* **GOAL OF THE EXERCISE**
Output all of the data exactly as it appears, but leave out any pictures it contains.

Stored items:
****************************************

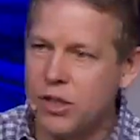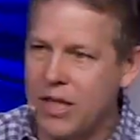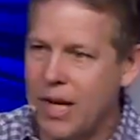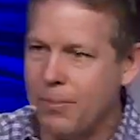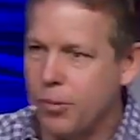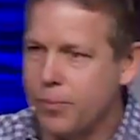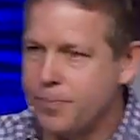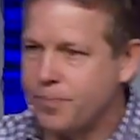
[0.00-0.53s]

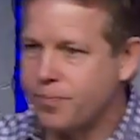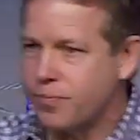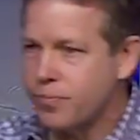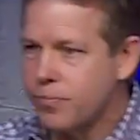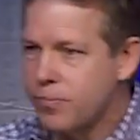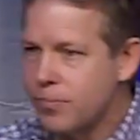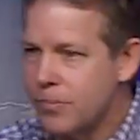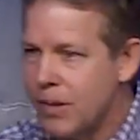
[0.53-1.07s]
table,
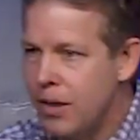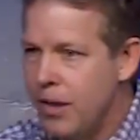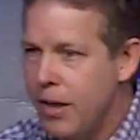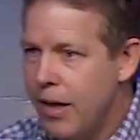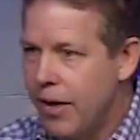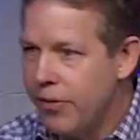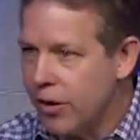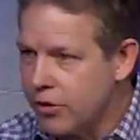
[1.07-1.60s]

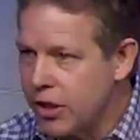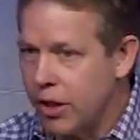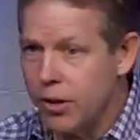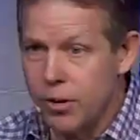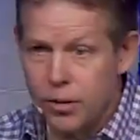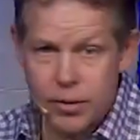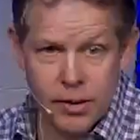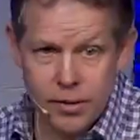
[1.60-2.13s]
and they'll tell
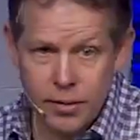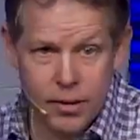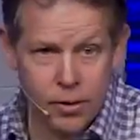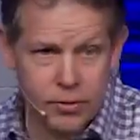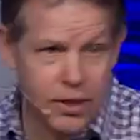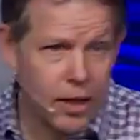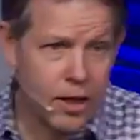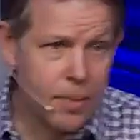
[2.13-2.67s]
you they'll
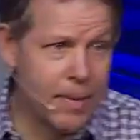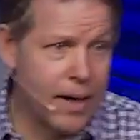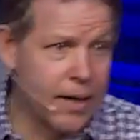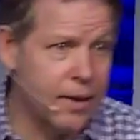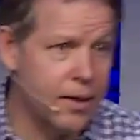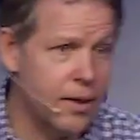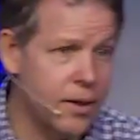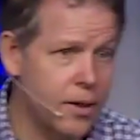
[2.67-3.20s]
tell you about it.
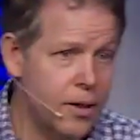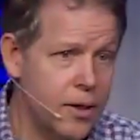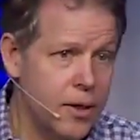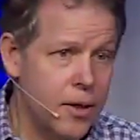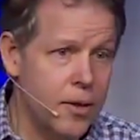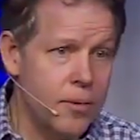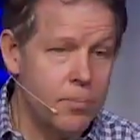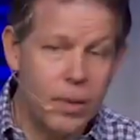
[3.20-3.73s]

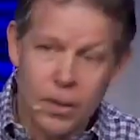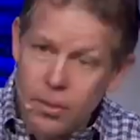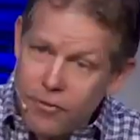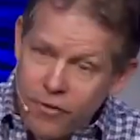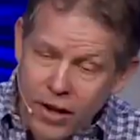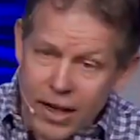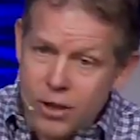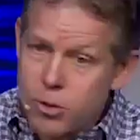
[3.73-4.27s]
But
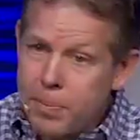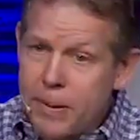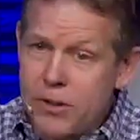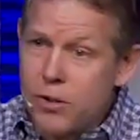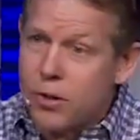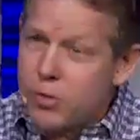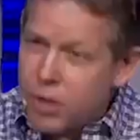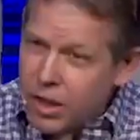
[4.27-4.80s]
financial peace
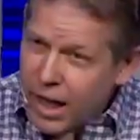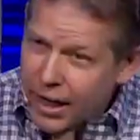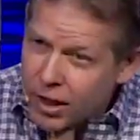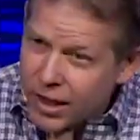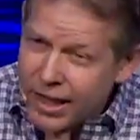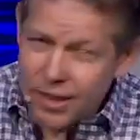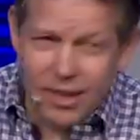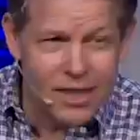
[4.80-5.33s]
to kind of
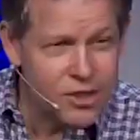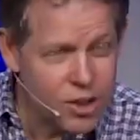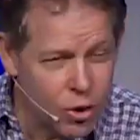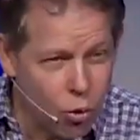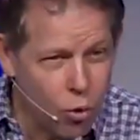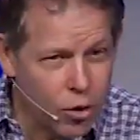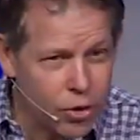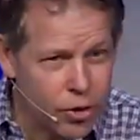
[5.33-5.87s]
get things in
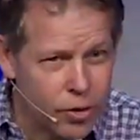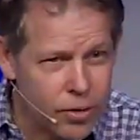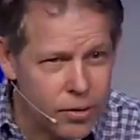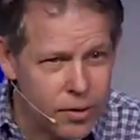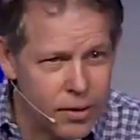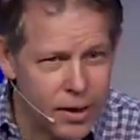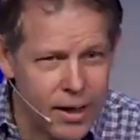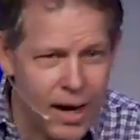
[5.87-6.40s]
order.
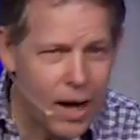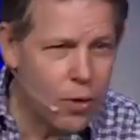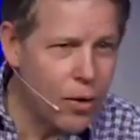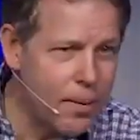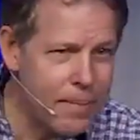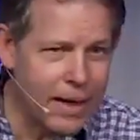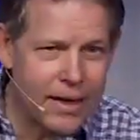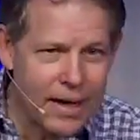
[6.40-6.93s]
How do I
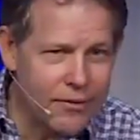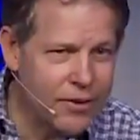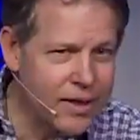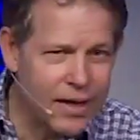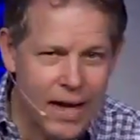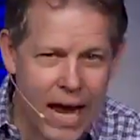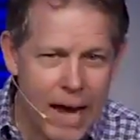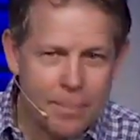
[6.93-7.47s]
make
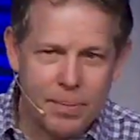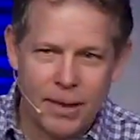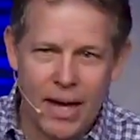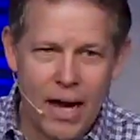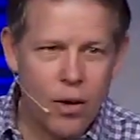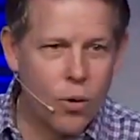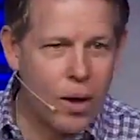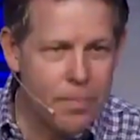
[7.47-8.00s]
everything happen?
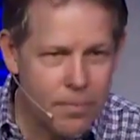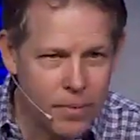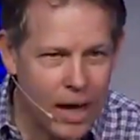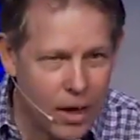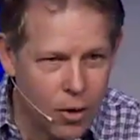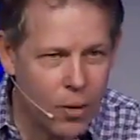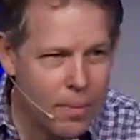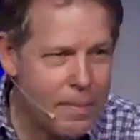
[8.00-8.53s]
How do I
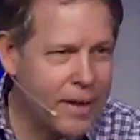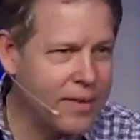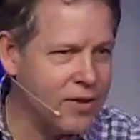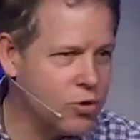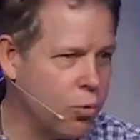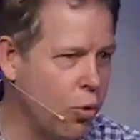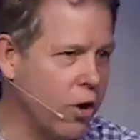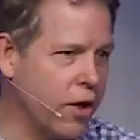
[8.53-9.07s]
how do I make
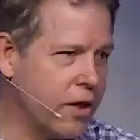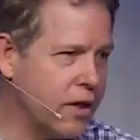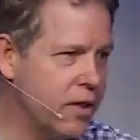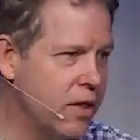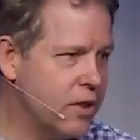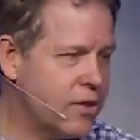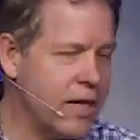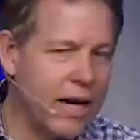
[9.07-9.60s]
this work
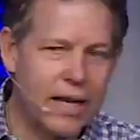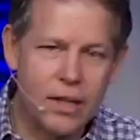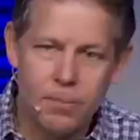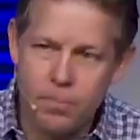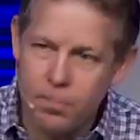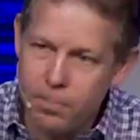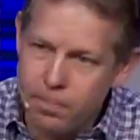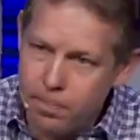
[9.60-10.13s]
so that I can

****************************************

* **ANSWER FOR THIS EXERCISE**
[0.00-0.53s]

[0.53-1.07s]
table,
[1.07-1.60s]

[1.60-2.13s]
and they'll tell
[2.13-2.67s]
you they'll
[2.67-3.20s]
tell you about it.
[3.20-3.73s]

[3.73-4.27s]
But
[4.27-4.80s]
financial peace
[4.80-5.33s]
to kind of
[5.33-5.87s]
get things in
[5.87-6.40s]
order.
[6.40-6.93s]
How do I
[6.93-7.47s]
make
[7.47-8.00s]
everything happen?
[8.00-8.53s]
How do I
[8.53-9.07s]
how do I make
[9.07-9.60s]
this work
[9.60-10.13s]
so that I can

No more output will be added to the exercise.